As much as for a long list of accomplishments in his first term, state Attorney General Bob Ferguson deserves re-election based on his response to failures by attorneys in his office.
Ferguson, a Democrat, is challenged this year not by a Republican but by Libertarian candidate Joshua Trumbull, an Arlington lawyer and Lake Stevens resident who is making his first run for political office.
Trumbull, a Snohomish County native educated in-state at Everett Community College, the University of Washington, Seattle University and with law degree from Gonzaga, has spent much of his career in civil litigation, pursuing abuses in the real estate industry stemming from the recession. Trumbull said as attorney general he would beef up the office to investigate the predatory tactics that led to mortgage foreclosures and the loss of homes.
Trumbull has a potential foothold to point to problems in Ferguson’s office with the revelation that at least one of two state attorneys encouraged scientific and geological expert witnesses to trash emails that should have been turned over as evidence in a civil trial brought by families who lost loved ones in the 2014 Oso landslide.
A dollar amount is to be determined, but a judge this week ruled that the Attorney General’s Office will be required to pay a fine that covers additional costs borne by the plaintiff’s attorneys caused by the loss or delay in obtaining the evidence as well as a punitive fine. The judge characterized the failure as more than “an innocent, bumbling mistake,” but less than “a conspiratorial cabal.”
Trumbull told The Herald Editorial Board his office is located in a building where survivors of the Oso landslide came to provide depositions for the trial. The revelations, Trumbull said, have raised doubts in the state and its officials among the families involved. “They trusted that the rules would be followed,” he said.
But, as Ferguson has with a similar failure by another attorney that occurred before he took office, he has accepted responsibility and taken steps to address the errors. One of the attorney’s involved is no longer with the office; his contract expired at the end of September and was not renewed. Ferguson also said his office has already started work to develop new internal training programs.
The office made a similar effort when it was revealed that a deputy working with the Department of Corrections in late 2012, told the department that it wasnot necessary for staff to make “hand recalcuations” of sentences while a software problem was addressed that had allowed for the unintended early release of as many as 3,200 prisoners. That attorney later stepped down. And the matter was reviewed and expectations for communication up the chain of command were re-emphasized, Ferguson said.
Beyond fighting those spotfires, Ferguson has delivered on his first campaign’s promises to run an independent and nonpartisan office, keeping attorneys who worked under the previous AG; pursuing consumer protection lawsuits against companies such as Comcast and Johnson &Johnson; and pushing for legislation that expanded the penalties for violations of the state’s Open Public Meetings Act.

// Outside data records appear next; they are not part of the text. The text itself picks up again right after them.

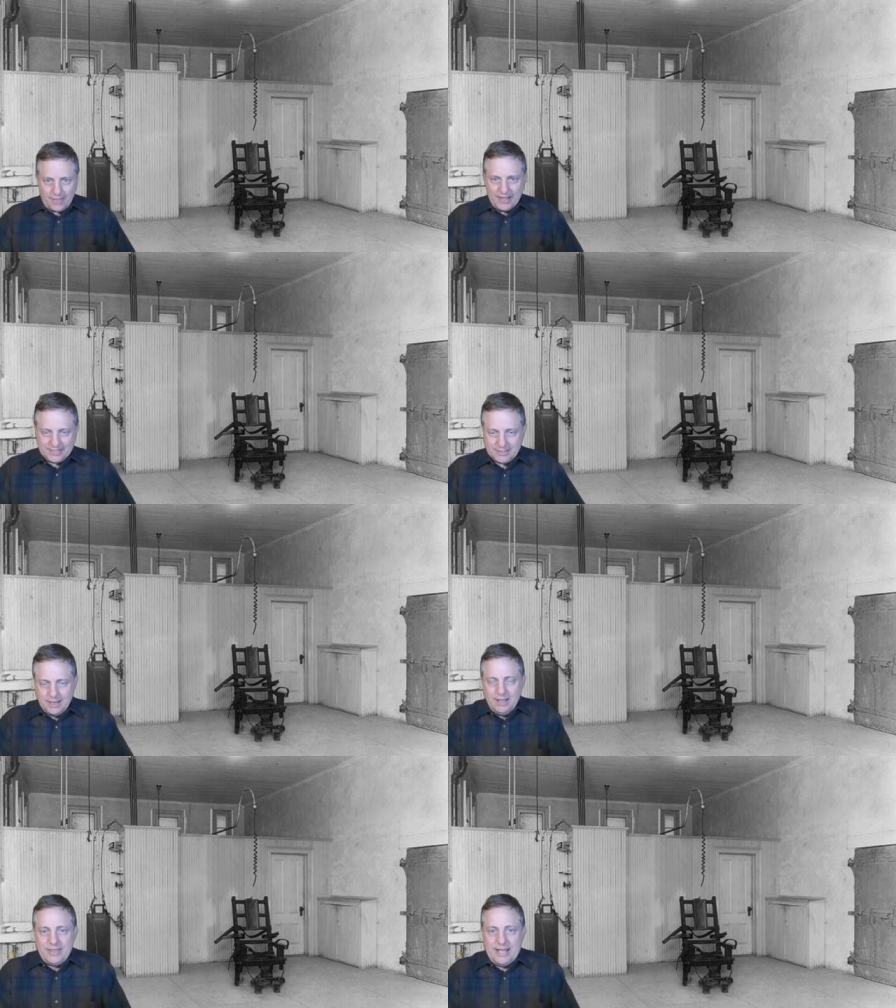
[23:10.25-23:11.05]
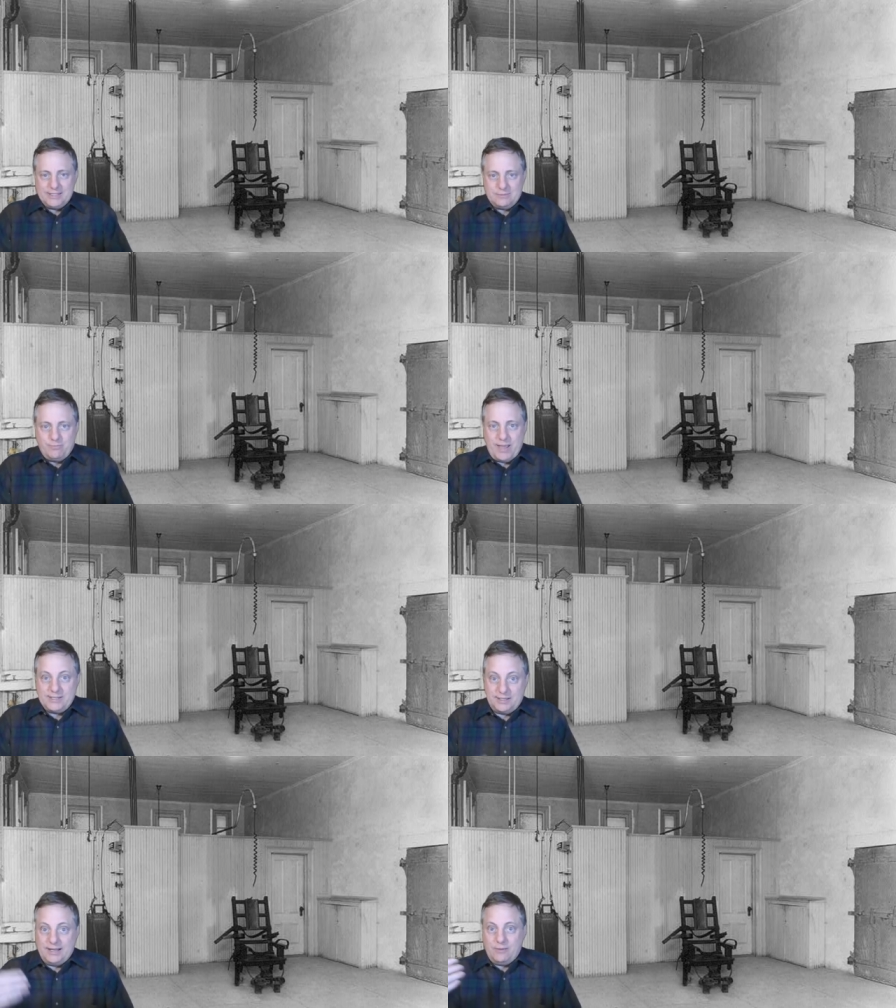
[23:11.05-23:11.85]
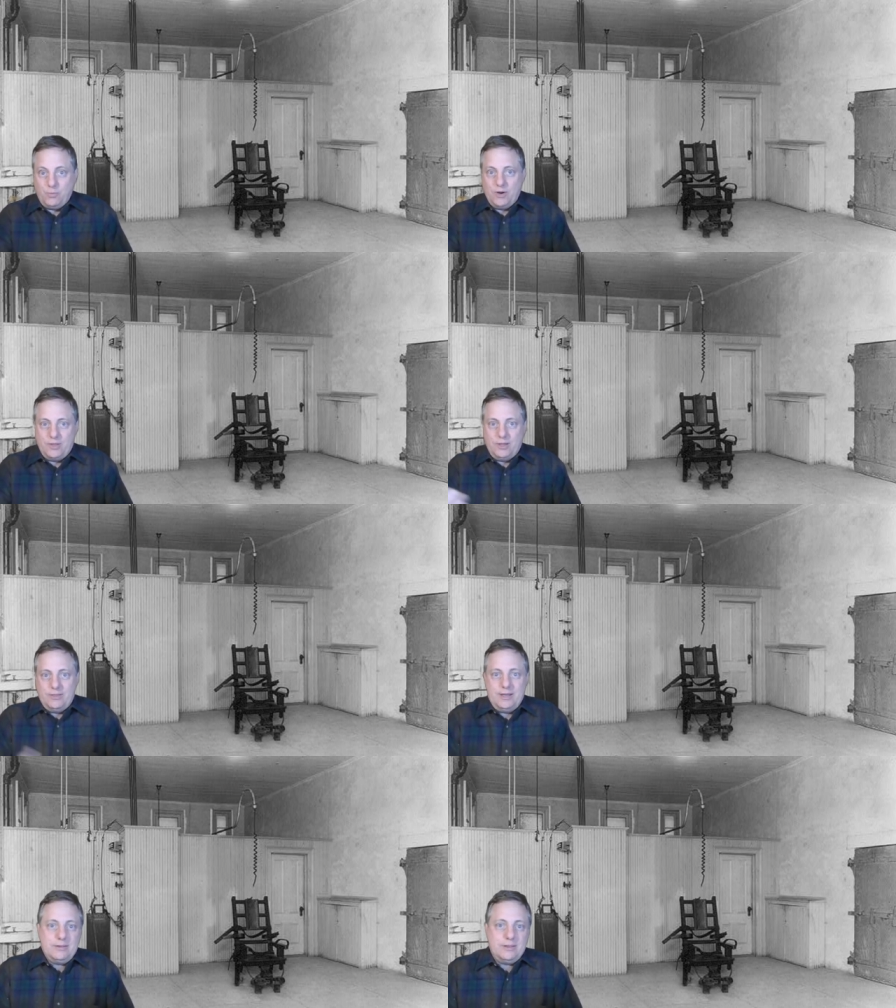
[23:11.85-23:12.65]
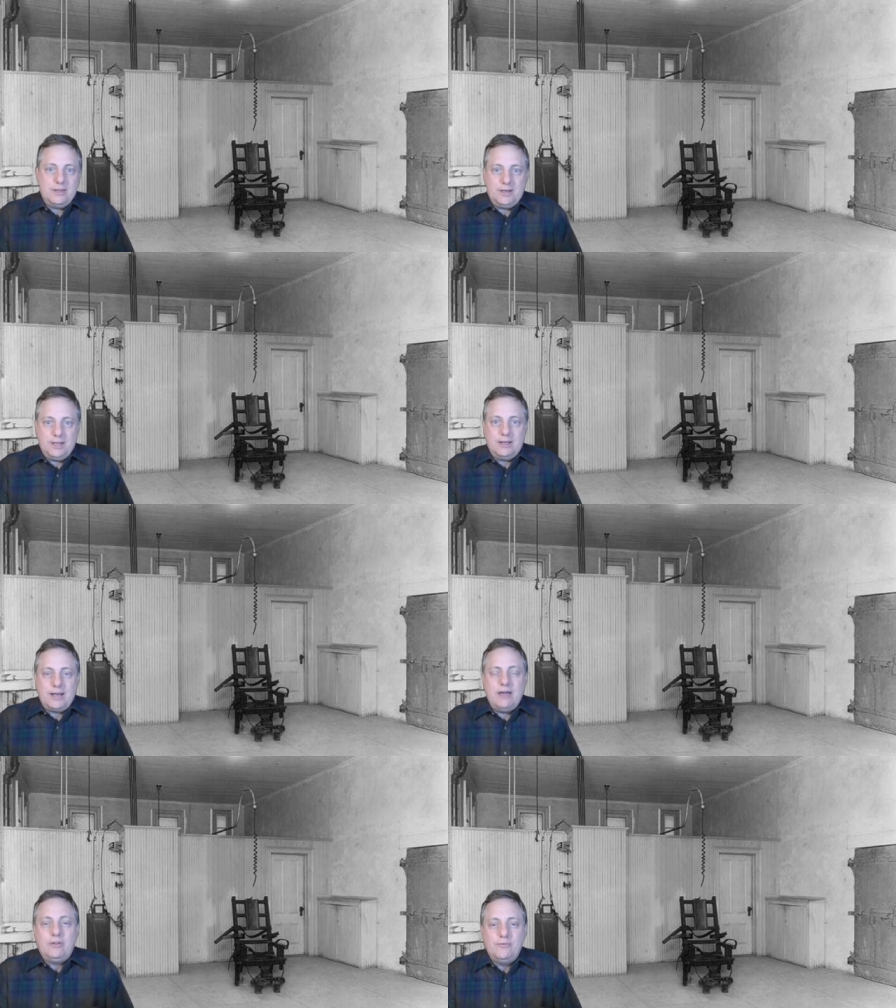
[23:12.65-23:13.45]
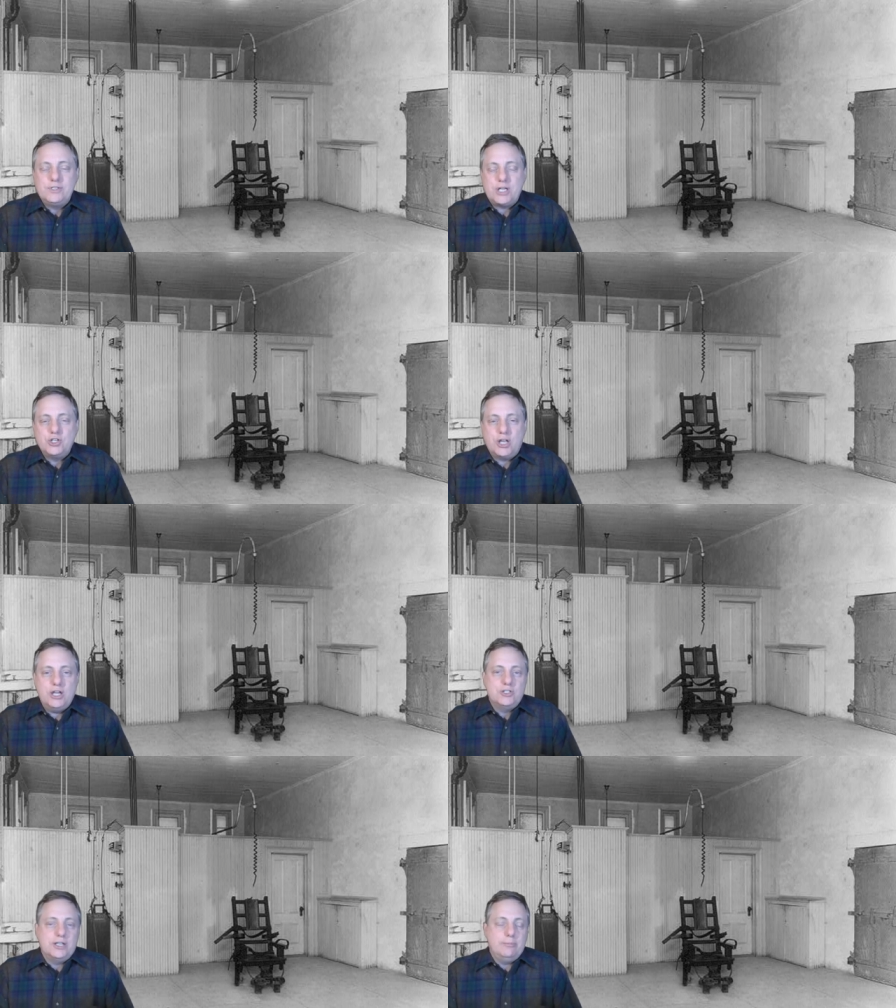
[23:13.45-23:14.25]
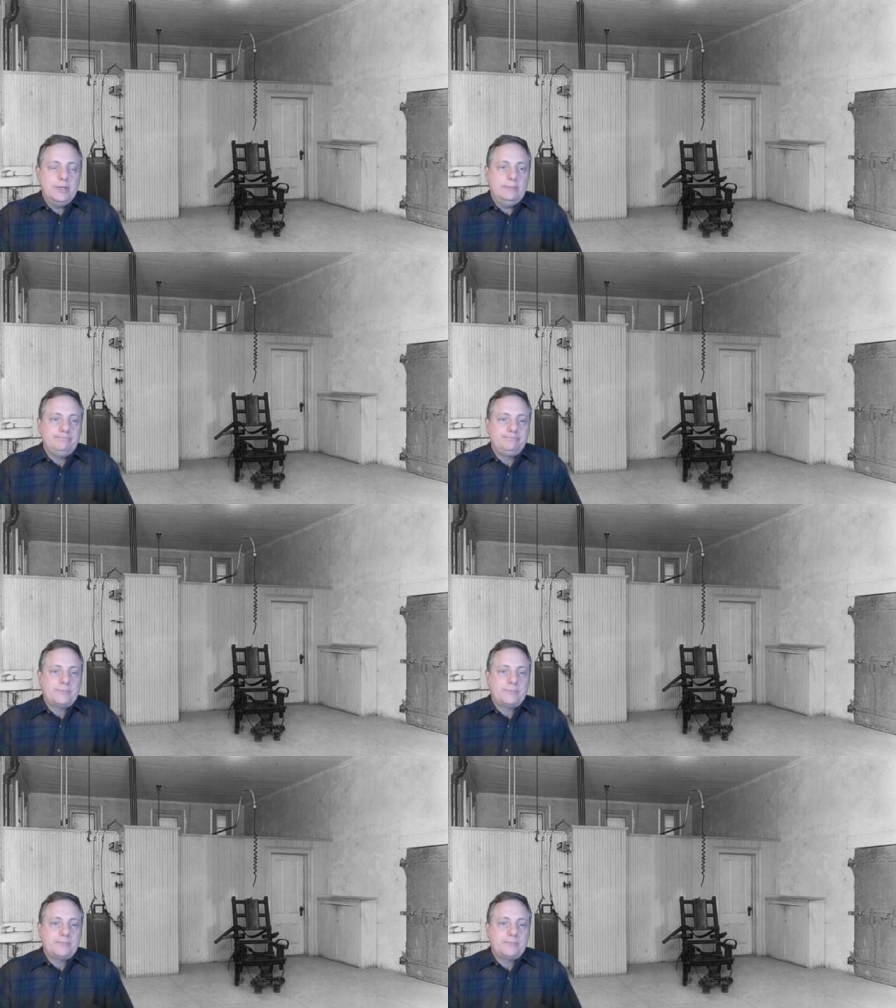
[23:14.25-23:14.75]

That's that's basically where the the, the level of his education had been.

Ferguson also has taken action against the federal Department of Energy over worker safety at the Hanford Nuclear Reservation and pursued a campaign finance lawsuit against opponents of a 2013 initiative regarding labeling of genetically modified foods.
Consumer protection has been emphasized by Ferguson, who increased the number of attorneys working those cases to 20 from five.
He has a good success record in proposing legislation and working with lawmakers for passage. Notable examples include the renewal of the Medicaid Fraud False Claims Act and regulation and licensing of electronic cigarettes and vaping products.
Ferguson already has proposed for the coming legislative session a ban on military-style rifles and large-capacity ammunition magazines. Trumbull opposes such legislation as a violation of the U.S. and state constitutions. Ferguson admits passage will be an uphill climb, but says the legislation, still to be drafted, will protect the public’s safety while respecting the Second Amendment.
Ferguson, running an office of more than 500 attorneys and 600 other employees, has represented the interests of the state and its citizens and merits a second term.